Segment Start: Extracted information

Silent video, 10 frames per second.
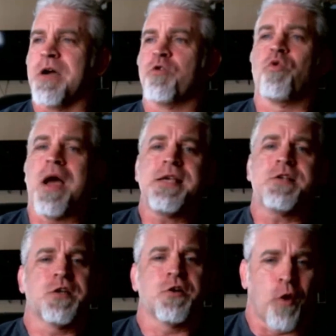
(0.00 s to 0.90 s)
But
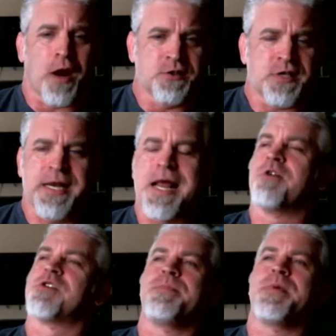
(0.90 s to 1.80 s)
rice and grains, and
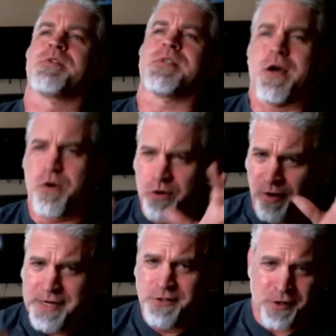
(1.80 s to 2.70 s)
I know some people say, oh,
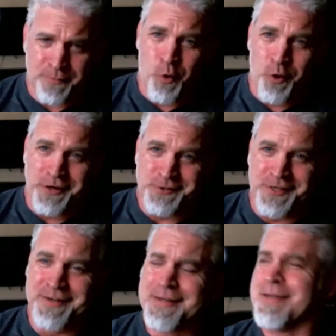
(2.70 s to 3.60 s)
grains are
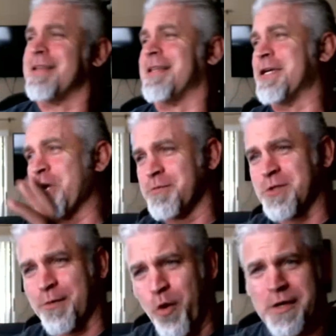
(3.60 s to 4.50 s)
poison,
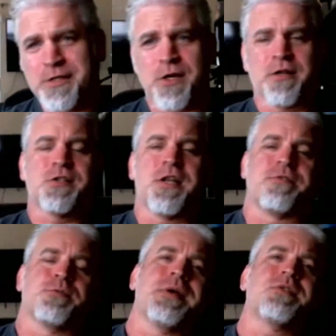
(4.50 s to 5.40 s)
legumes are poison, all this
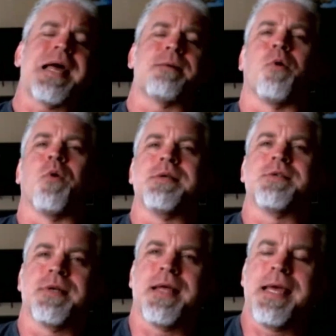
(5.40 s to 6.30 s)
stuff is, it's not
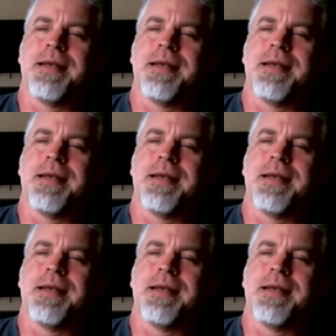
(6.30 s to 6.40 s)
poison.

Segment End: Extracted information

The task. All of the data must be given again exactly, without the pictures.

Task result.
Silent video, 10 frames per second.
(0.00 s to 0.90 s)
But
(0.90 s to 1.80 s)
rice and grains, and
(1.80 s to 2.70 s)
I know some people say, oh,
(2.70 s to 3.60 s)
grains are
(3.60 s to 4.50 s)
poison,
(4.50 s to 5.40 s)
legumes are poison, all this
(5.40 s to 6.30 s)
stuff is, it's not
(6.30 s to 6.40 s)
poison.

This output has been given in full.